● Work to complete
Below are records to return verbatim; the pictures are to be dropped.
The records Block Start
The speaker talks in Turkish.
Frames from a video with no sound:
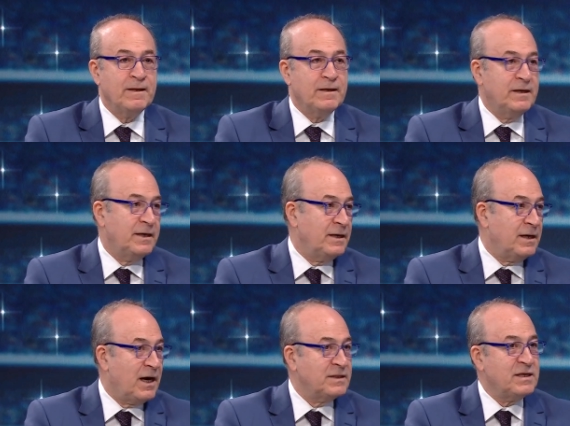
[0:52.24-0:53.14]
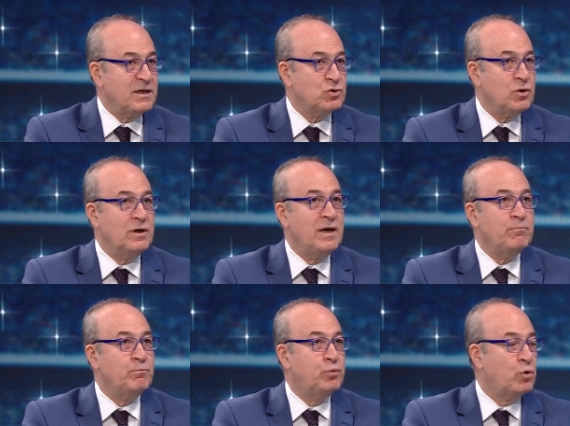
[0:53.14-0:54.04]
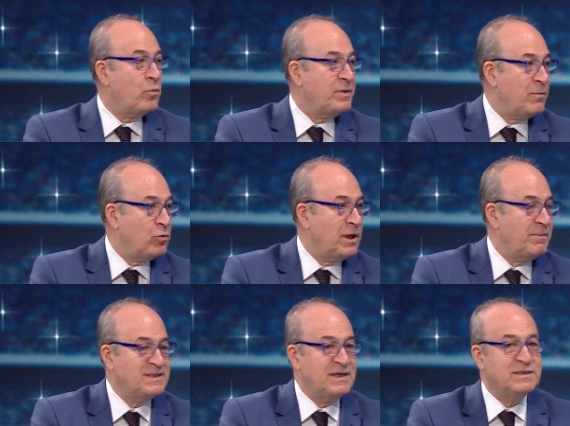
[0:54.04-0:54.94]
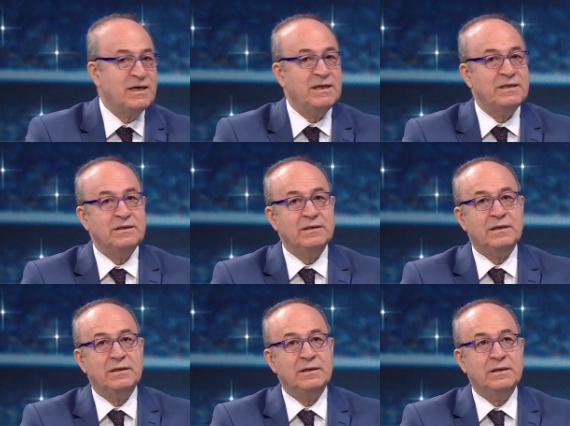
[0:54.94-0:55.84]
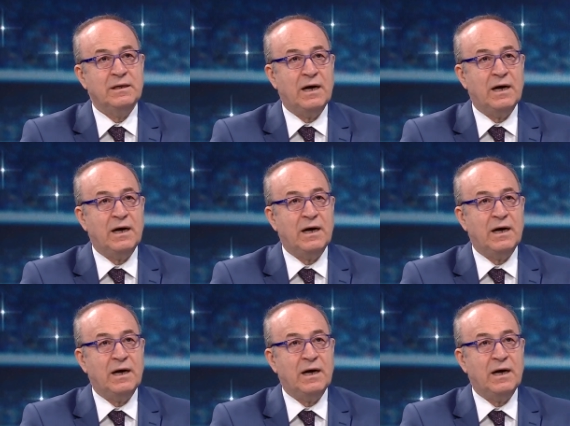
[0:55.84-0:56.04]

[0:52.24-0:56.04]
e, hatta şöyle problem olan mesela Caner'in e,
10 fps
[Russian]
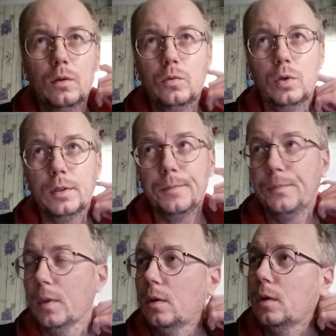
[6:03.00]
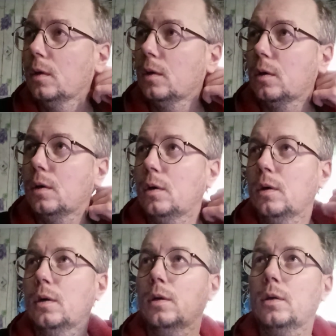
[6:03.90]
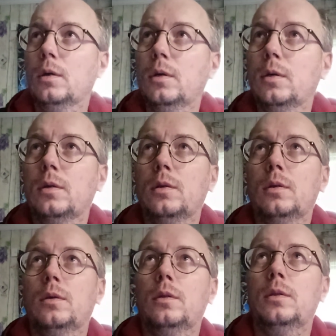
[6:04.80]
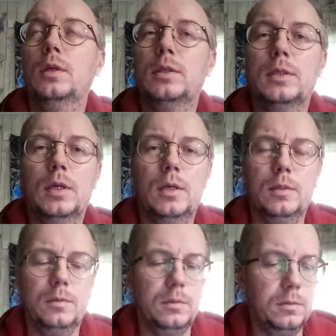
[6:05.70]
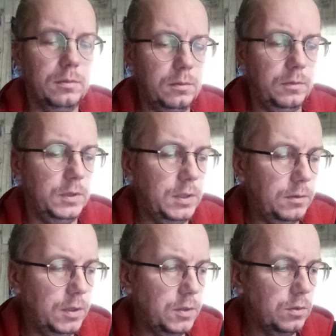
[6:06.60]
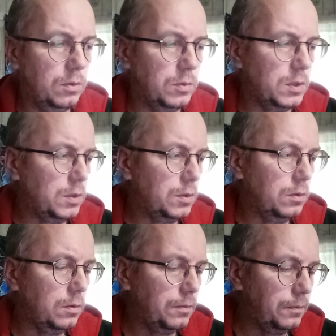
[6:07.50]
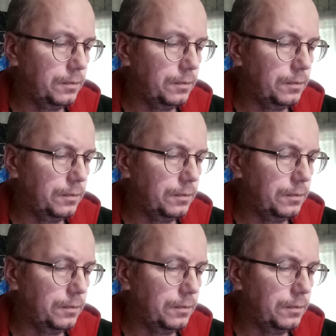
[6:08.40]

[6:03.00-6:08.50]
Вот. А, нельзя воздавать злом за зло.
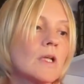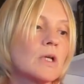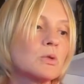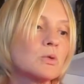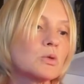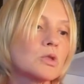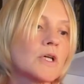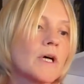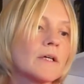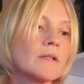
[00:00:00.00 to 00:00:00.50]

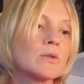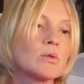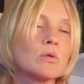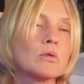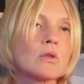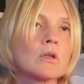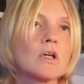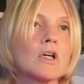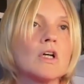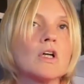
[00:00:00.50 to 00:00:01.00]
душа и
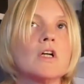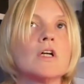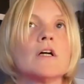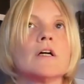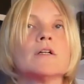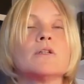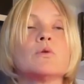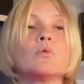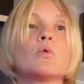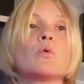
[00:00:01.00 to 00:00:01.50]
дух,
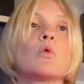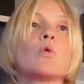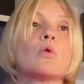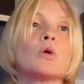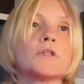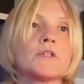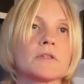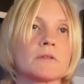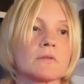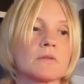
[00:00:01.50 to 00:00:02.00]
они
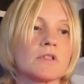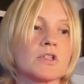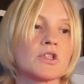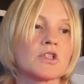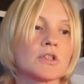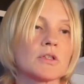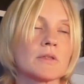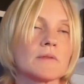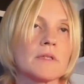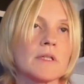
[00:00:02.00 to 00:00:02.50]
уходят из
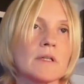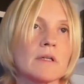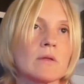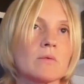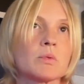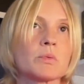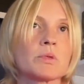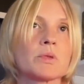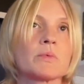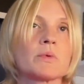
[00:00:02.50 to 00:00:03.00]

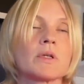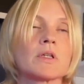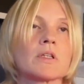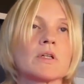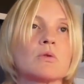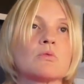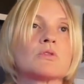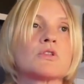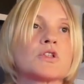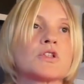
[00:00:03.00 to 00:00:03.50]
человека, в общем,
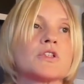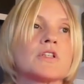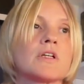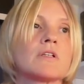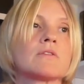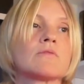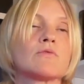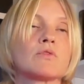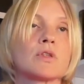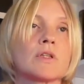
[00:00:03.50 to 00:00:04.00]
когда он
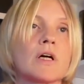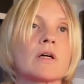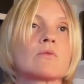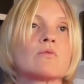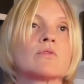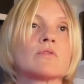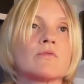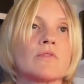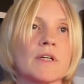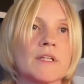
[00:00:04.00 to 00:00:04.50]
начинает вот так
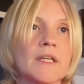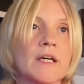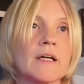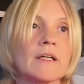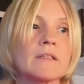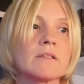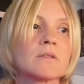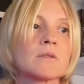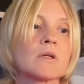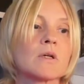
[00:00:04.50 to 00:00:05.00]
вот
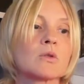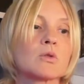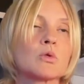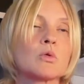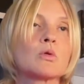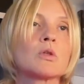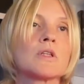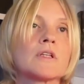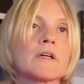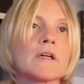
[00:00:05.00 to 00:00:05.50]
вонять, как
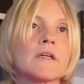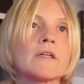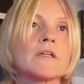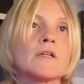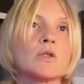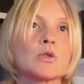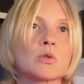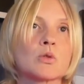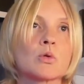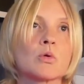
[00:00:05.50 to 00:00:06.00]
тухлое
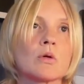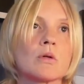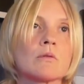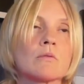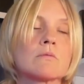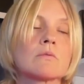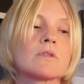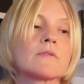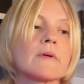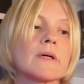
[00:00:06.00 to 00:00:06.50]

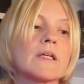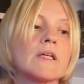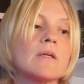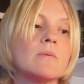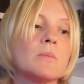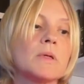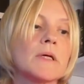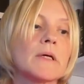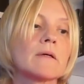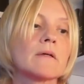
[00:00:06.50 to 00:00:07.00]
яйцо,
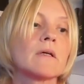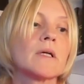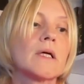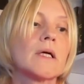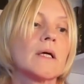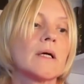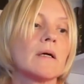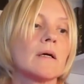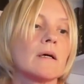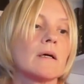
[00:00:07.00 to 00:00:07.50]
своими
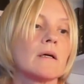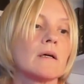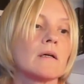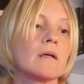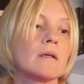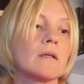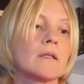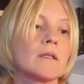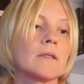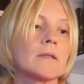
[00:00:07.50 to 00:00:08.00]

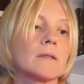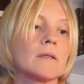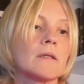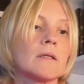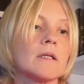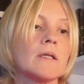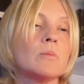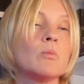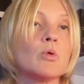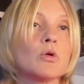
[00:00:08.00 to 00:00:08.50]

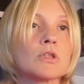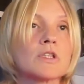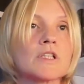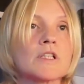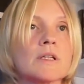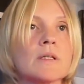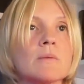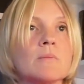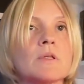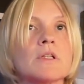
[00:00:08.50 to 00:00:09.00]
а,
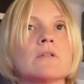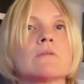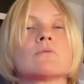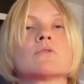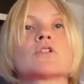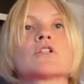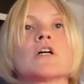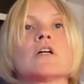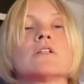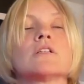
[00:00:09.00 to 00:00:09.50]
эмоциями
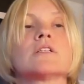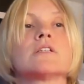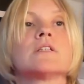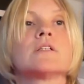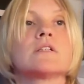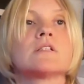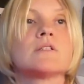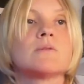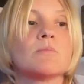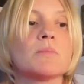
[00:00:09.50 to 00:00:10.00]

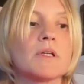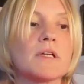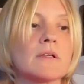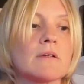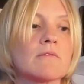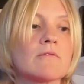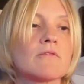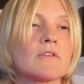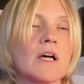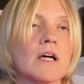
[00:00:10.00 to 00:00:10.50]
жалости к
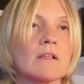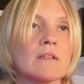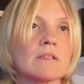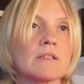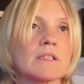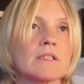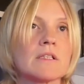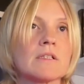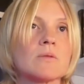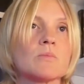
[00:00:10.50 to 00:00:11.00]
себе,
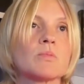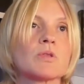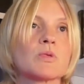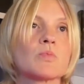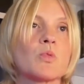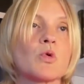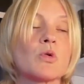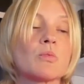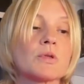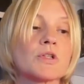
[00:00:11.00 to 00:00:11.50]
вялости,
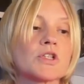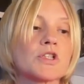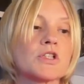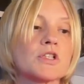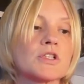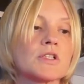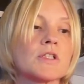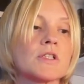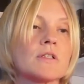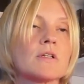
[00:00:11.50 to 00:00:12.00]

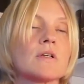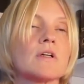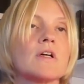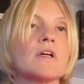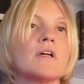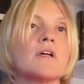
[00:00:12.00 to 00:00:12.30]
беспомощности,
The records Block End
● Result
The speaker talks in Turkish.
Frames from a video with no sound:
[0:52.24-0:53.14]
[0:53.14-0:54.04]
[0:54.04-0:54.94]
[0:54.94-0:55.84]
[0:55.84-0:56.04]

[0:52.24-0:56.04]
e, hatta şöyle problem olan mesela Caner'in e,
10 fps
[Russian]
[6:03.00]
[6:03.90]
[6:04.80]
[6:05.70]
[6:06.60]
[6:07.50]
[6:08.40]

[6:03.00-6:08.50]
Вот. А, нельзя воздавать злом за зло.
[00:00:00.00 to 00:00:00.50]

[00:00:00.50 to 00:00:01.00]
душа и
[00:00:01.00 to 00:00:01.50]
дух,
[00:00:01.50 to 00:00:02.00]
они
[00:00:02.00 to 00:00:02.50]
уходят из
[00:00:02.50 to 00:00:03.00]

[00:00:03.00 to 00:00:03.50]
человека, в общем,
[00:00:03.50 to 00:00:04.00]
когда он
[00:00:04.00 to 00:00:04.50]
начинает вот так
[00:00:04.50 to 00:00:05.00]
вот
[00:00:05.00 to 00:00:05.50]
вонять, как
[00:00:05.50 to 00:00:06.00]
тухлое
[00:00:06.00 to 00:00:06.50]

[00:00:06.50 to 00:00:07.00]
яйцо,
[00:00:07.00 to 00:00:07.50]
своими
[00:00:07.50 to 00:00:08.00]

[00:00:08.00 to 00:00:08.50]

[00:00:08.50 to 00:00:09.00]
а,
[00:00:09.00 to 00:00:09.50]
эмоциями
[00:00:09.50 to 00:00:10.00]

[00:00:10.00 to 00:00:10.50]
жалости к
[00:00:10.50 to 00:00:11.00]
себе,
[00:00:11.00 to 00:00:11.50]
вялости,
[00:00:11.50 to 00:00:12.00]

[00:00:12.00 to 00:00:12.30]
беспомощности,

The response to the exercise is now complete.